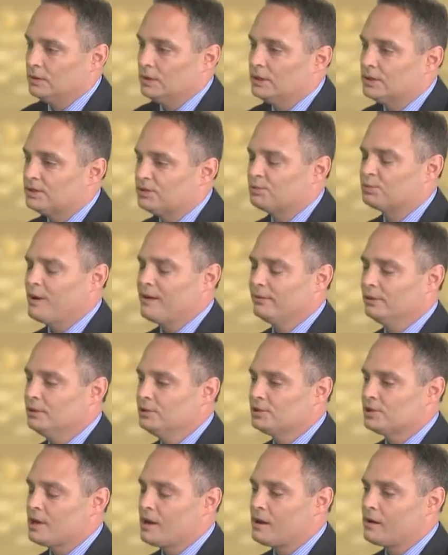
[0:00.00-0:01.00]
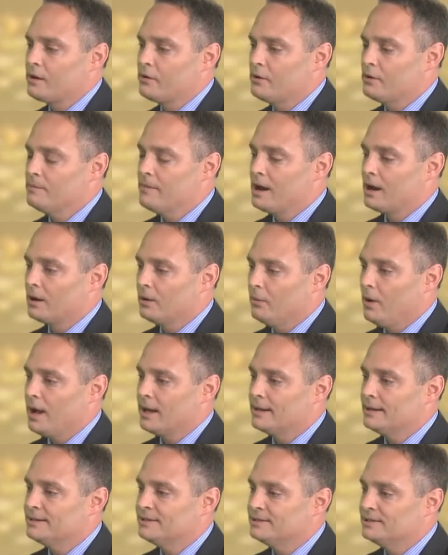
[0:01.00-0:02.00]
It's revolutionary what
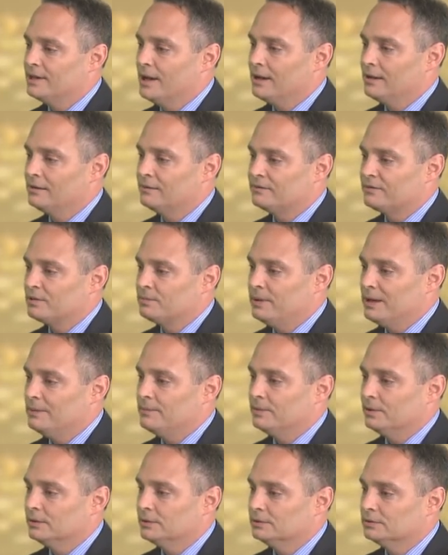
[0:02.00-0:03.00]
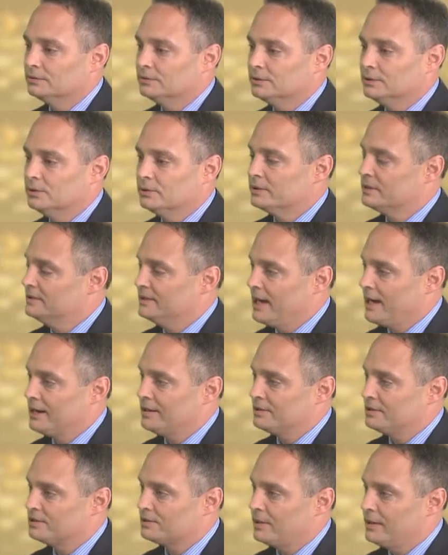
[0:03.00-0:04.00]
marijuana has done for people who are in
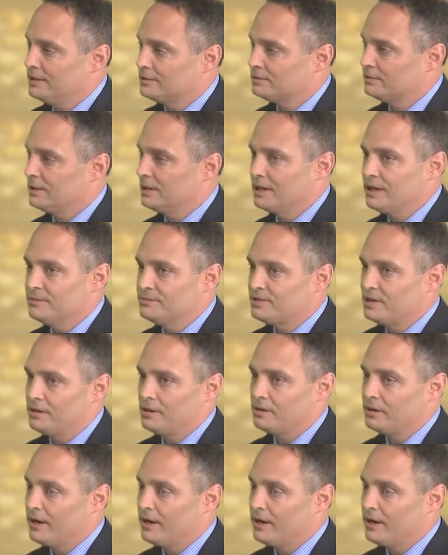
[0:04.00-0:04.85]
dire straits when it comes to their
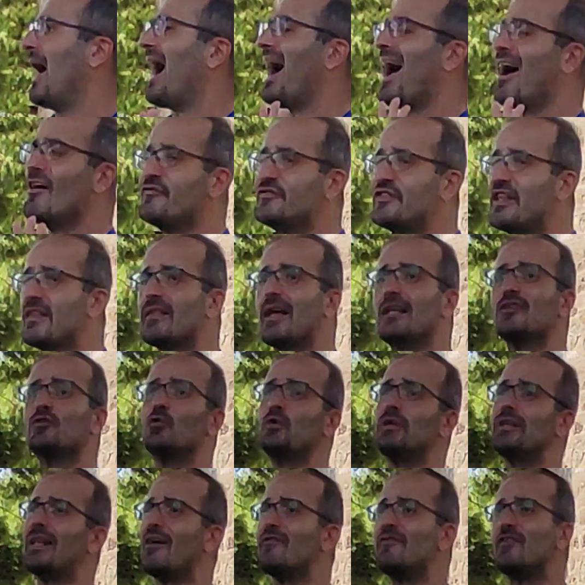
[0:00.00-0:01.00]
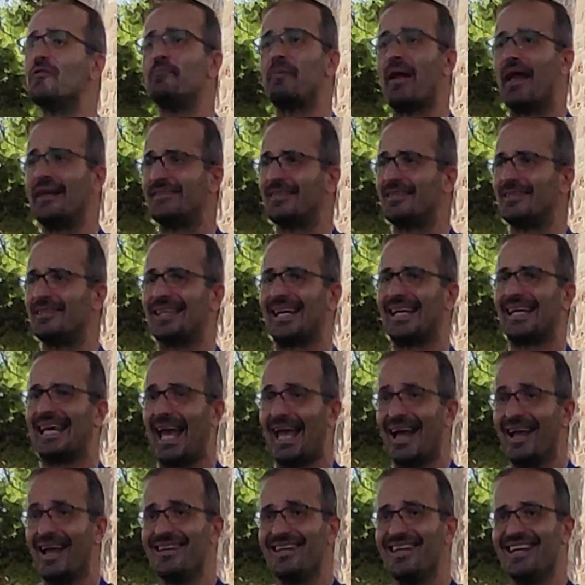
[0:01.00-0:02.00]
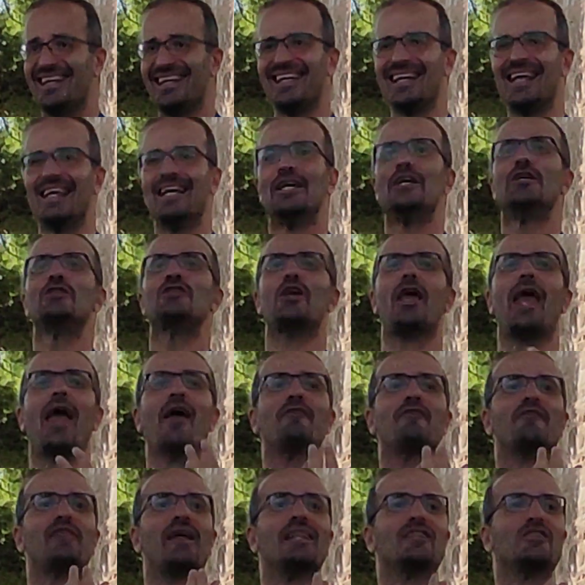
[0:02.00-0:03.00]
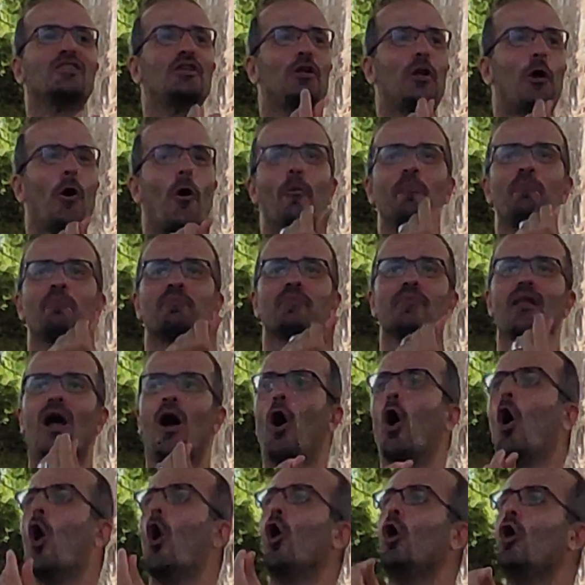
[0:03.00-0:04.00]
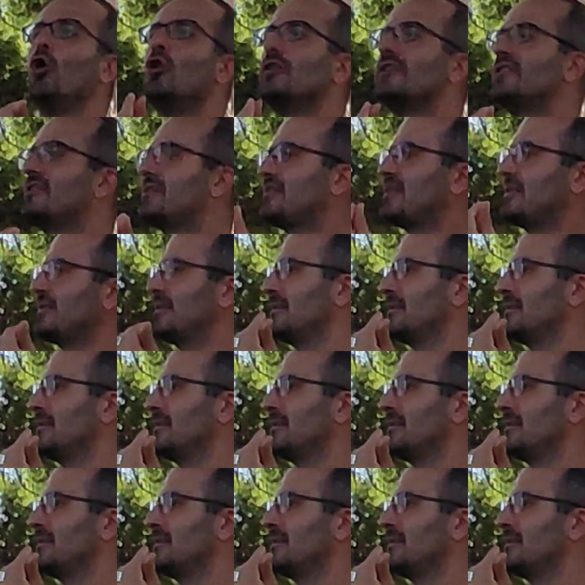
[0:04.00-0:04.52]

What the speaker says: After that, we never painted it again to have that, you know, old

---

| Activity |
Reproduce the data above in full, exactly as it is, with the pictures left out.

| Answer section |
[0:00.00-0:01.00]
[0:01.00-0:02.00]
It's revolutionary what
[0:02.00-0:03.00]
[0:03.00-0:04.00]
marijuana has done for people who are in
[0:04.00-0:04.85]
dire straits when it comes to their
[0:00.00-0:01.00]
[0:01.00-0:02.00]
[0:02.00-0:03.00]
[0:03.00-0:04.00]
[0:04.00-0:04.52]

What the speaker says: After that, we never painted it again to have that, you know, old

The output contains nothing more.